Mínima interferência do revisor no texto

Uma regra de ouro, pela qual temos pautado nosso trabalho de revisão, é a que prescreve nos obrigarmos a poder explicar qualquer interferência feita no texto do cliente. Em geral, são feitas muitas interferências, muitas mesmo. Desde as mínimas questões de digitação até os mais graves lapsos de concordância ou falhas de argumentação. Mas cada uma dessas interferências do revisor no texto deve poder ser explicada e sua necessidade demonstrada ao autor que terá última palavra sobre tudo. Nada pode ser mudado no texto do cliente com base em explicações vagas, tais como “assim fica melhor”, ou isso é “mais adequado”. É necessária uma justificativa técnica: “a negativa requer próclise”, “oração intercalada requer vírgula”, “redução de partículas indefinidas aumenta a exatidão e confiança transmitida pelo texto”.

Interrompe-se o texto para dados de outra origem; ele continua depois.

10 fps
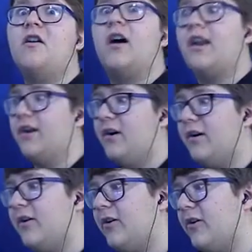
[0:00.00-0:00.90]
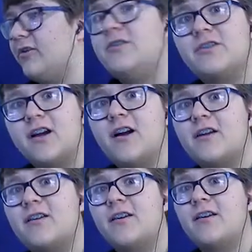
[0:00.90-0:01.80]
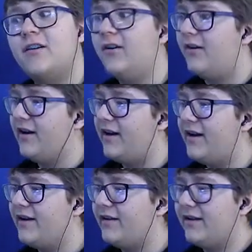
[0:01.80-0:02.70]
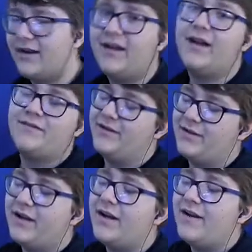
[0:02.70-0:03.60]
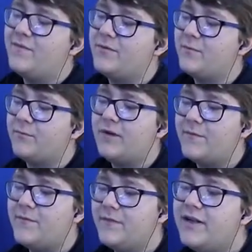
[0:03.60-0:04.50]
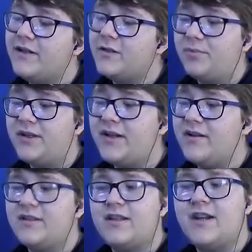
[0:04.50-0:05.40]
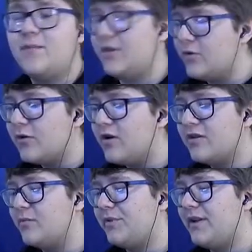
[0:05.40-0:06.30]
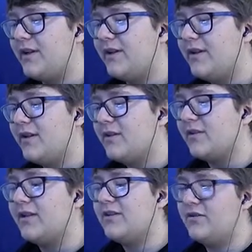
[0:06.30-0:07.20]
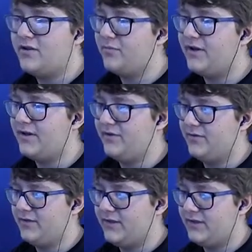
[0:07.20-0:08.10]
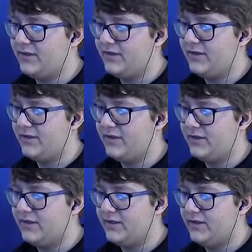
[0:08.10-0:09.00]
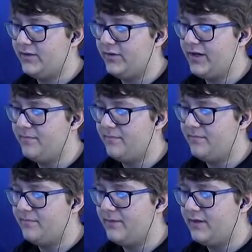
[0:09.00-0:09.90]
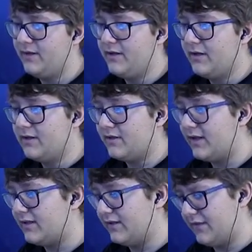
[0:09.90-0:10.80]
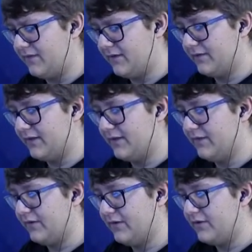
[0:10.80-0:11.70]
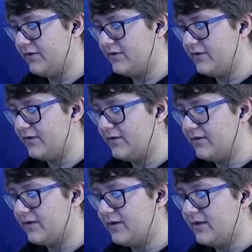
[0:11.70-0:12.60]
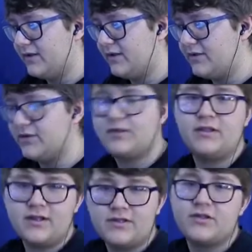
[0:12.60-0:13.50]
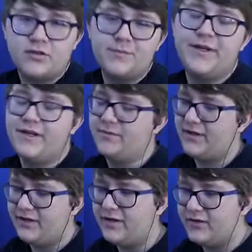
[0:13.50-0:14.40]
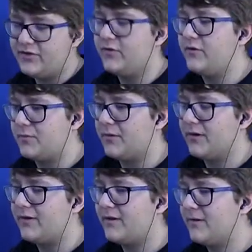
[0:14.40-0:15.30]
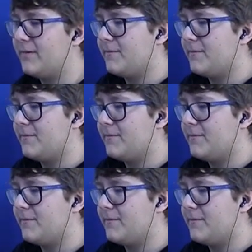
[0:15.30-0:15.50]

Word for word: I know, shocker, right? I haven't, and I've been meaning to play it. It's taken me too long to play it, so let's just jump right into it. New game. Select the difficulty. If you're new to shooters, let's just do medium. I know how shooters work.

Princípios funcionalistas da revisão de textos

O propósito aqui é mostrar que princípios funcionalistas são altamente produtivos para o trabalho de revisão de textos. Compreender o processo de articulação dos constituintes na organização textual e oracional é fundamental para a recuperação e a produção dos sentidos pretendidos. Por isso, o objetivo é mostrar que a desconsideração de regras internas de constituição linguísticas na elaboração de textos pode gerar efeitos de sentidos indesejáveis ou causar travas ao processo comunicativo-discursivo.
A organização linguística é orientada pelo macro-princípio de funcionalidade linguística, segundo o qual, os níveis sintático, semântico e pragmático estão integrados para satisfazer necessidades comunicativas e, por isso, para produzir efeitos de sentidos específicos. Um dos fenômenos que tornam esse princípio visível diz respeito à organização predicativa valencial, ou seja, à capacidade que o verbo tem de abrir casas a sua volta para serem preenchidas no processo de constituição oracional, fenômeno estudado sob o rótulo “Teoria de valência”. A concepção de linguagem que orienta o pensamento funcionalista é a de que a língua se constitui na interação. A linguagem então é vista como um processo dinâmico, social e interacionalmente dependente. Sistema e uso são interdependentes. Assim, alguns postulados podem ser distintos dessa, dentre os quais destacamos os seguintes:
  • O processo interativo atualiza movimentos de diferentes domínios de constituição linguística.
  • Os níveis sintático, semântico e pragmático estão integrados para satisfazer necessidades comunicativas e, por isso, as expressões linguísticas produzem efeitos de sentidos específicos, dependendo das intenções comunicativas dos usuários da língua.
  • Normas de organização sistêmica orientam a atualização linguística na fala e na escrita. O discurso é o espaço de harmonia entre as forças sociais e as forças linguísticas que estão na base da organização textual.
Num plano mais geral, conclui-se que princípios funcionalistas têm aplicabilidade múltipla, não se restringindo à descrição e à análise de línguas naturais. E ainda, que qualquer trabalho orientado por uma concepção sócio-cognitivo-interacionista da linguagem reconhece a diversidade na realização da linguagem, a funcionalidade das expressões linguísticas e o fato de que a língua está a serviço das intenções comunicativas dos usuários, e ainda, que é imprescindível considerar a organização do sistema linguístico a partir de princípios lógicos, cognitivos e culturais (Galvão).